(Dataset entries)
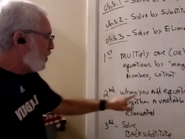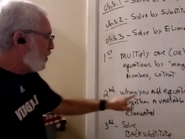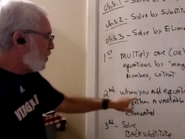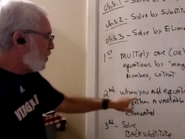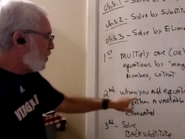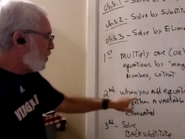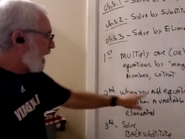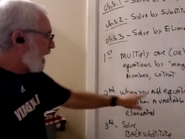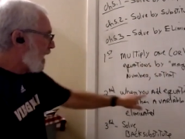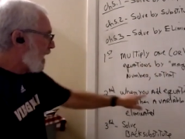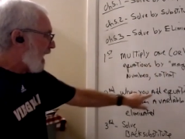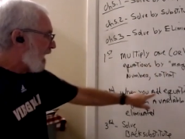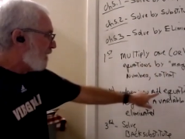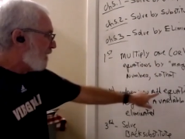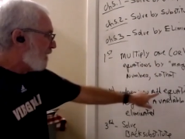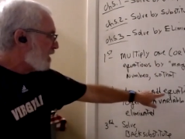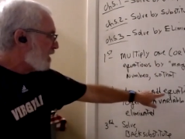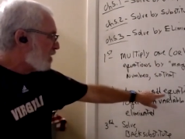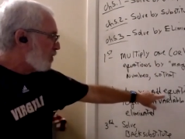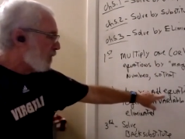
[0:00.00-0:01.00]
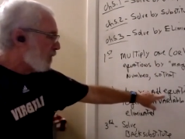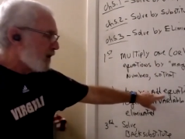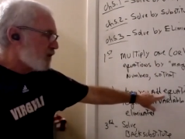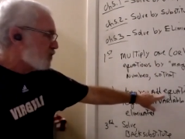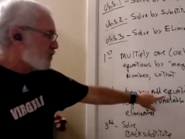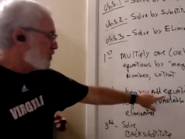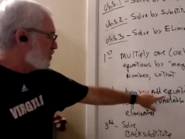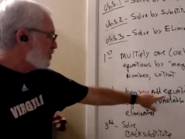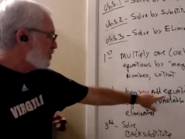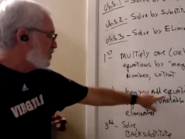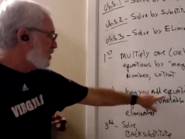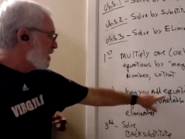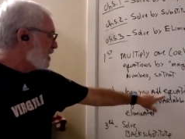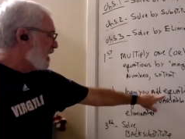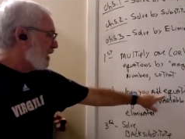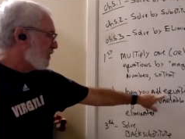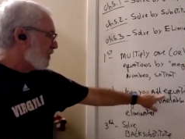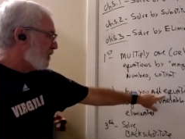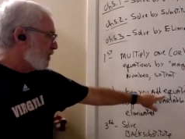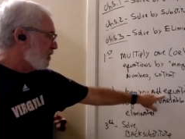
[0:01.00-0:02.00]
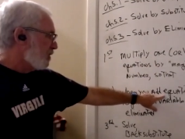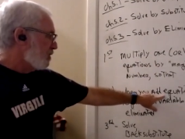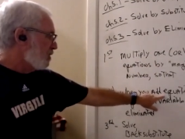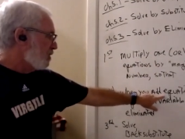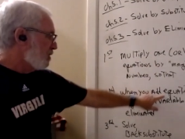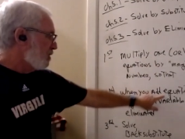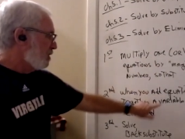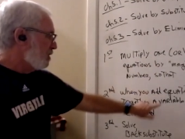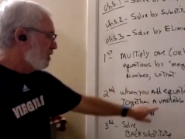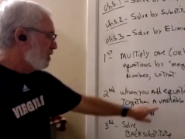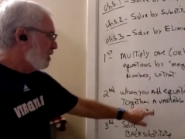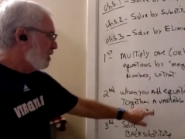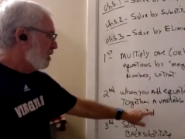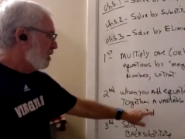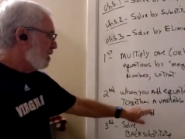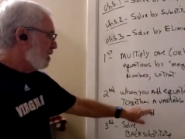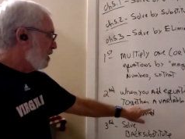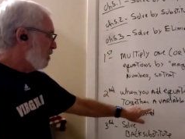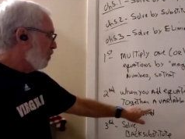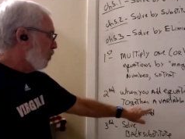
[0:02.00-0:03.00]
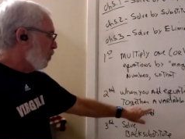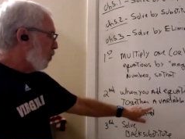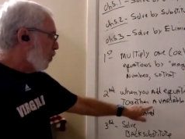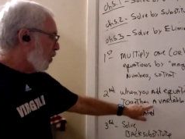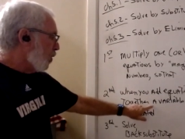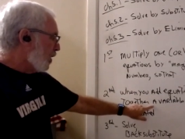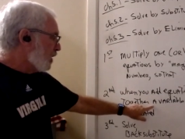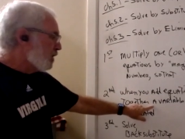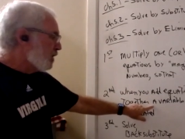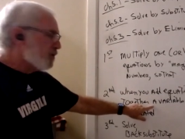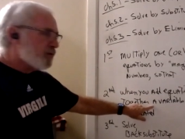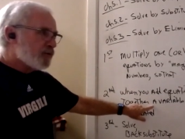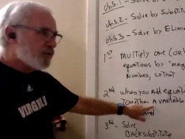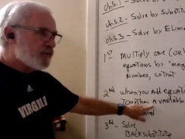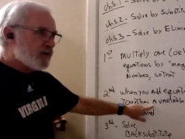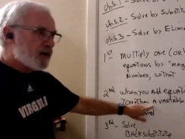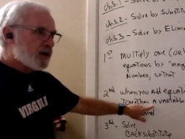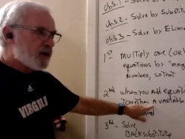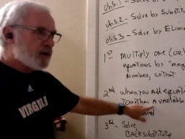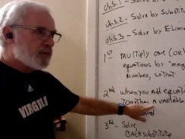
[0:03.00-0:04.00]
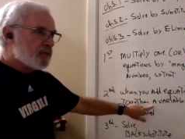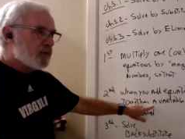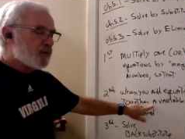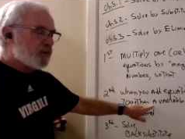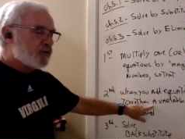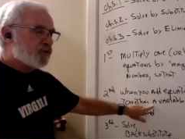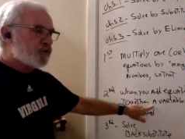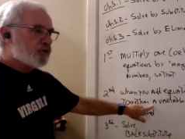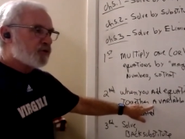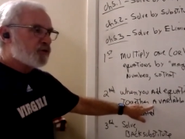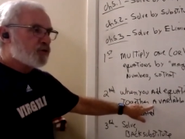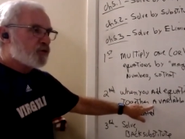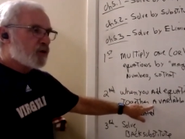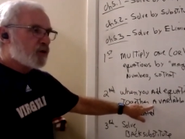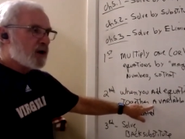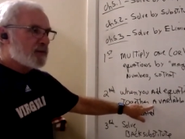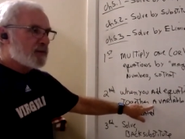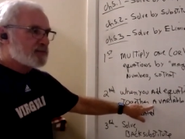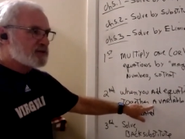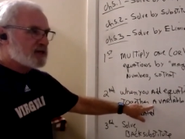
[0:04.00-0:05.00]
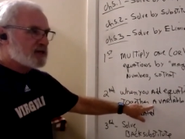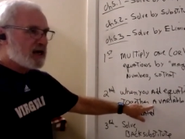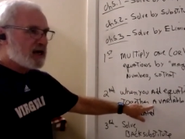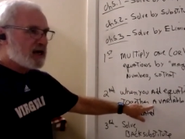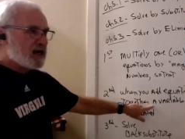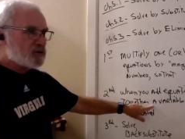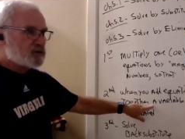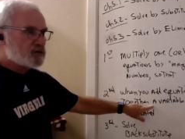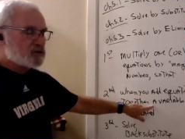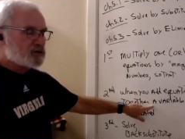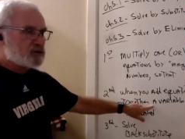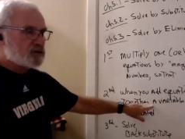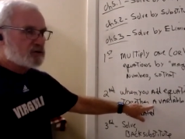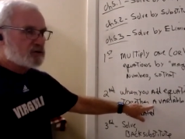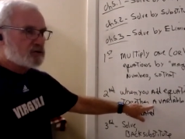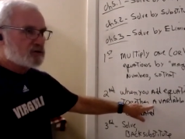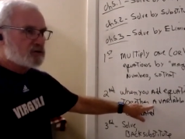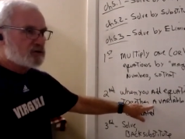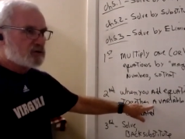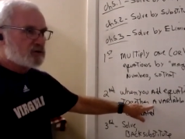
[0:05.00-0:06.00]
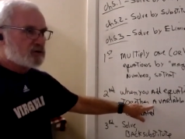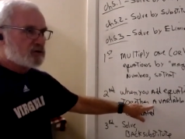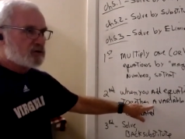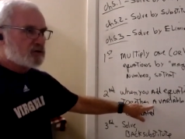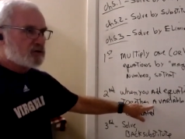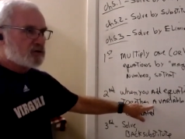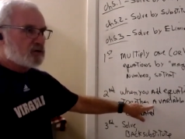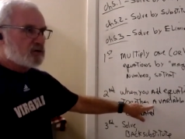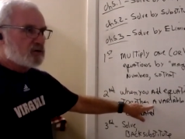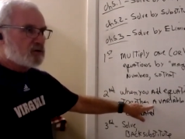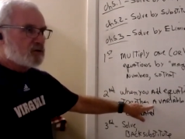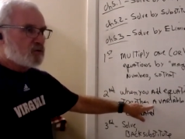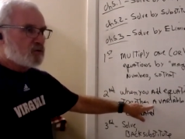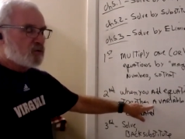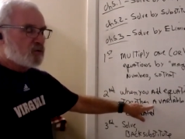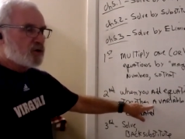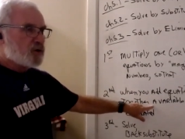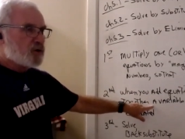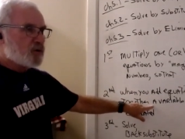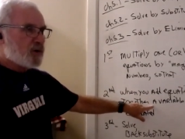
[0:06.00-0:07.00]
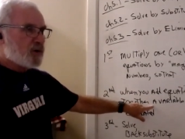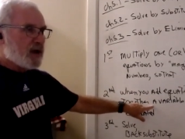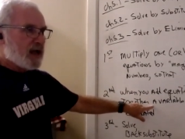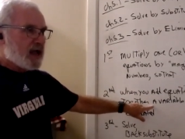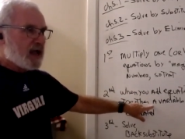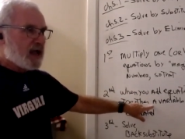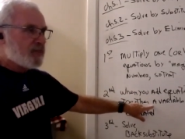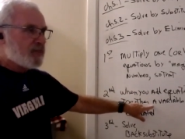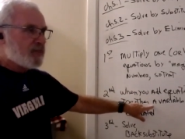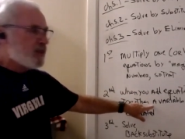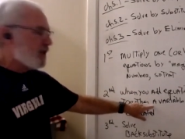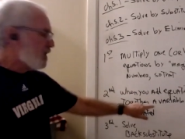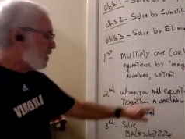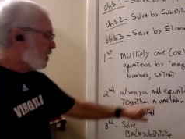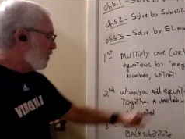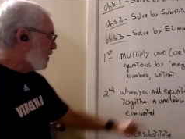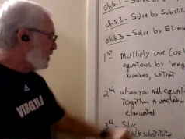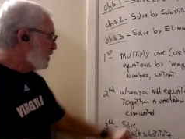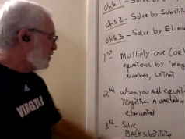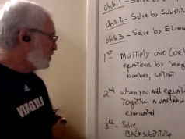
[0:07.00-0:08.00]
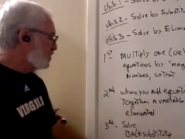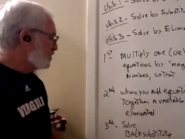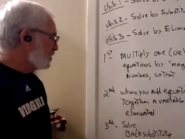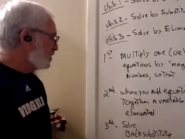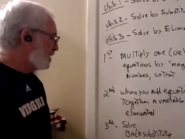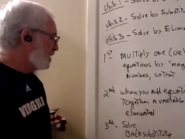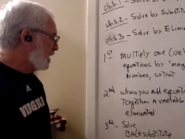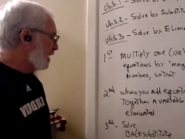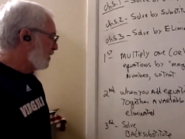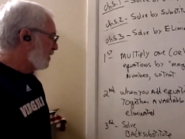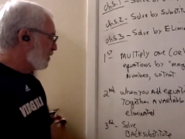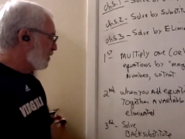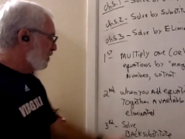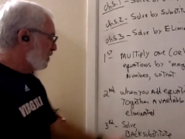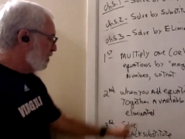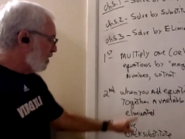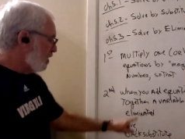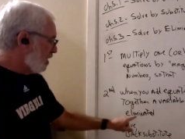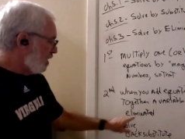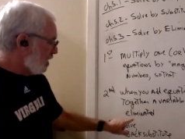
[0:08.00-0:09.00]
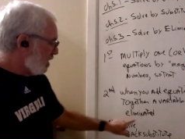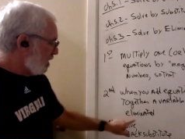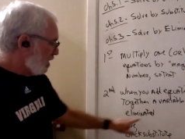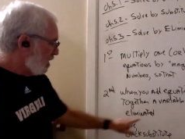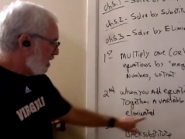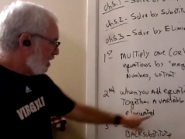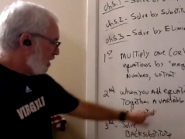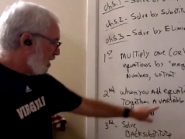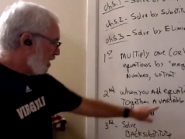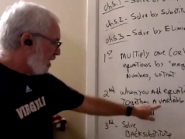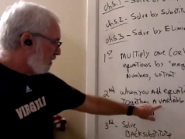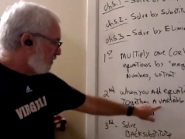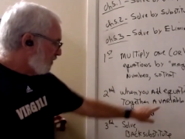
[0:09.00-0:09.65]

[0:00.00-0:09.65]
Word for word: you add the equations together, one of the variables drops out. When you add the equations together, a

WHAT TO DO — Only the lines from the one with "[0:07.00-0:08.00]" through the last line of the records above are wanted, copied exactly and with pictures omitted.

SOLUTION FOR THIS EXERCISE —
[0:07.00-0:08.00]
[0:08.00-0:09.00]
[0:09.00-0:09.65]

[0:00.00-0:09.65]
Word for word: you add the equations together, one of the variables drops out. When you add the equations together, a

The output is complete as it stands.